Locate, in the data below, the line that contains "[0.90-1.35s]" and the line that contains "[00:00:01.08]"; reproduce exactly those two lines and every line between them, nothing more.
(DATA EXTRACT Opens)
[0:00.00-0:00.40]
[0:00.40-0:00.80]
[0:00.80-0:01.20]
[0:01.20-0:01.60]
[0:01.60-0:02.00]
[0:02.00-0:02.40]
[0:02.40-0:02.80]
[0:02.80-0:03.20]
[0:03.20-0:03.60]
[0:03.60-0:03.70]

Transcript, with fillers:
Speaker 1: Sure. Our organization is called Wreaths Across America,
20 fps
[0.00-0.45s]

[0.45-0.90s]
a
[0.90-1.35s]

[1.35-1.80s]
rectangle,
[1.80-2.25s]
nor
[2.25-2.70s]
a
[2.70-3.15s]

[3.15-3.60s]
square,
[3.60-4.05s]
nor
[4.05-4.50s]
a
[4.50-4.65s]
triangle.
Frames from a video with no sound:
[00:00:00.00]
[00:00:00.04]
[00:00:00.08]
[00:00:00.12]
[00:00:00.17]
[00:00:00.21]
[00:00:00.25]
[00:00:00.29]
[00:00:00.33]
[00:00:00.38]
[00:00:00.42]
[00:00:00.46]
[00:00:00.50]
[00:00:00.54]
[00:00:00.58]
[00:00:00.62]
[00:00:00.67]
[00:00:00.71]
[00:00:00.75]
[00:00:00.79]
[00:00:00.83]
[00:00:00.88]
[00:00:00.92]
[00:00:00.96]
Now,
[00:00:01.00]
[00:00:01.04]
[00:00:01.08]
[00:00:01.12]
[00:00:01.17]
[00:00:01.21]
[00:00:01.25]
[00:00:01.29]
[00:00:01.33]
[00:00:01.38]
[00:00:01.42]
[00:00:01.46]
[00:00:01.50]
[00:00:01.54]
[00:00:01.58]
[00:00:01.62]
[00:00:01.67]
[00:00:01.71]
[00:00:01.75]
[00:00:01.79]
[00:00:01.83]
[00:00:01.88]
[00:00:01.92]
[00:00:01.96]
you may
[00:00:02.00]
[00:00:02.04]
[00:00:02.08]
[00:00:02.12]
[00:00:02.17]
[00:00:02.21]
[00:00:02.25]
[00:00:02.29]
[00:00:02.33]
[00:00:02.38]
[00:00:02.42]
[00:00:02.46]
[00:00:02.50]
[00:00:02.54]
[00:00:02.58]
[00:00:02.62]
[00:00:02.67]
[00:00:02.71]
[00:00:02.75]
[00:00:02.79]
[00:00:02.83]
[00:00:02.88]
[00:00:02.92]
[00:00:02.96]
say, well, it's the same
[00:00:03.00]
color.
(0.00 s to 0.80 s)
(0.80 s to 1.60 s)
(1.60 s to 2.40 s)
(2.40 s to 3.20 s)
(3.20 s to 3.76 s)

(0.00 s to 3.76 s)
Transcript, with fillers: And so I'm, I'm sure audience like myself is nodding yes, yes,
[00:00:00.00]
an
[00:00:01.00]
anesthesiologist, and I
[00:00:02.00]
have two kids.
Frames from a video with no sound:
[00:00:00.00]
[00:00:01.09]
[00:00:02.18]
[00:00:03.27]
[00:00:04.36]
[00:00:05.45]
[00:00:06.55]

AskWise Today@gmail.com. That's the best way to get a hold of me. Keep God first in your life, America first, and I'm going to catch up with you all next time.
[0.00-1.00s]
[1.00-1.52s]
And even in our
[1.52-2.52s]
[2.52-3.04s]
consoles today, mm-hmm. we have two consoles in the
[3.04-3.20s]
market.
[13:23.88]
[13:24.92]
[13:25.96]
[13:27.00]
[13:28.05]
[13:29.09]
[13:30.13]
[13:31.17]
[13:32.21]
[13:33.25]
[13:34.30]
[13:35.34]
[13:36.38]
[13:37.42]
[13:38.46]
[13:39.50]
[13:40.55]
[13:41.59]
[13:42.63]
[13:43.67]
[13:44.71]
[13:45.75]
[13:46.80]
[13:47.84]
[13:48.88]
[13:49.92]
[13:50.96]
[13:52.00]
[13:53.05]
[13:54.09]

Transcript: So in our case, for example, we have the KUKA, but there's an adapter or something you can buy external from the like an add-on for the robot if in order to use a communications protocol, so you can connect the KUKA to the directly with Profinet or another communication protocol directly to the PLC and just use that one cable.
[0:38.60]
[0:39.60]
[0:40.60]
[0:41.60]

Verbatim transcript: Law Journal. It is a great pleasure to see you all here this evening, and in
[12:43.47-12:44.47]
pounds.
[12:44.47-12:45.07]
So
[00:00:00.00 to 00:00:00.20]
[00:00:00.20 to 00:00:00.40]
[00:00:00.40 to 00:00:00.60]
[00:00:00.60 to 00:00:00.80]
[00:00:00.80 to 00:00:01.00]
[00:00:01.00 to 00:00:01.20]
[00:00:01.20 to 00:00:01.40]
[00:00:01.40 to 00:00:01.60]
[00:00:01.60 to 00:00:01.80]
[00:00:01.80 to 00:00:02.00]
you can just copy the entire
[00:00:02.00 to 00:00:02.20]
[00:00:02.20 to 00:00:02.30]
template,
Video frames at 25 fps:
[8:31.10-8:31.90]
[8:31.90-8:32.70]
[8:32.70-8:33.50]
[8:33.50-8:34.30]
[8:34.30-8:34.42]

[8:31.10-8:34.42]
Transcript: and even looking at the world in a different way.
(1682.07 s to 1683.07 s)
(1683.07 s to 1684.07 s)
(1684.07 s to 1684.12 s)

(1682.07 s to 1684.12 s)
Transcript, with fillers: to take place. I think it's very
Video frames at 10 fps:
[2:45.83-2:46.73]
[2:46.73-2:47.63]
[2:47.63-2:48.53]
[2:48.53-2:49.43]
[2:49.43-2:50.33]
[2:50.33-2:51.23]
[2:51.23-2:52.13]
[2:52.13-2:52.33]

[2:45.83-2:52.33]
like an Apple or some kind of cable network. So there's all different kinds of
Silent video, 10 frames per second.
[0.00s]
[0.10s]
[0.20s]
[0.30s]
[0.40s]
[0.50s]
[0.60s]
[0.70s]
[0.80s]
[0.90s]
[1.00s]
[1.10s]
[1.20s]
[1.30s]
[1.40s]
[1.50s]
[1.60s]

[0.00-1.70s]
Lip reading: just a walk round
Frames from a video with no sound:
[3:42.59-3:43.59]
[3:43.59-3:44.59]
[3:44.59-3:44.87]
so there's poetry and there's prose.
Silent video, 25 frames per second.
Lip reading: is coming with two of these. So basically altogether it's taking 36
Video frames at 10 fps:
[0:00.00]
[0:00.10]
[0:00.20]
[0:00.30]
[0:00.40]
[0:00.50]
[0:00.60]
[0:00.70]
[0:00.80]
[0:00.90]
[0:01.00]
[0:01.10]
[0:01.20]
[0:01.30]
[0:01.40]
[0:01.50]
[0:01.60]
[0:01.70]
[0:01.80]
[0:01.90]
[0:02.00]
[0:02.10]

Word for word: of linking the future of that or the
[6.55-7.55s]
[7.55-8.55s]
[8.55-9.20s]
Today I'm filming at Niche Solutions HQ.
(DATA EXTRACT Closes)
--- WRITTEN ANSWER ---
[0.90-1.35s]

[1.35-1.80s]
rectangle,
[1.80-2.25s]
nor
[2.25-2.70s]
a
[2.70-3.15s]

[3.15-3.60s]
square,
[3.60-4.05s]
nor
[4.05-4.50s]
a
[4.50-4.65s]
triangle.
Frames from a video with no sound:
[00:00:00.00]
[00:00:00.04]
[00:00:00.08]
[00:00:00.12]
[00:00:00.17]
[00:00:00.21]
[00:00:00.25]
[00:00:00.29]
[00:00:00.33]
[00:00:00.38]
[00:00:00.42]
[00:00:00.46]
[00:00:00.50]
[00:00:00.54]
[00:00:00.58]
[00:00:00.62]
[00:00:00.67]
[00:00:00.71]
[00:00:00.75]
[00:00:00.79]
[00:00:00.83]
[00:00:00.88]
[00:00:00.92]
[00:00:00.96]
Now,
[00:00:01.00]
[00:00:01.04]
[00:00:01.08]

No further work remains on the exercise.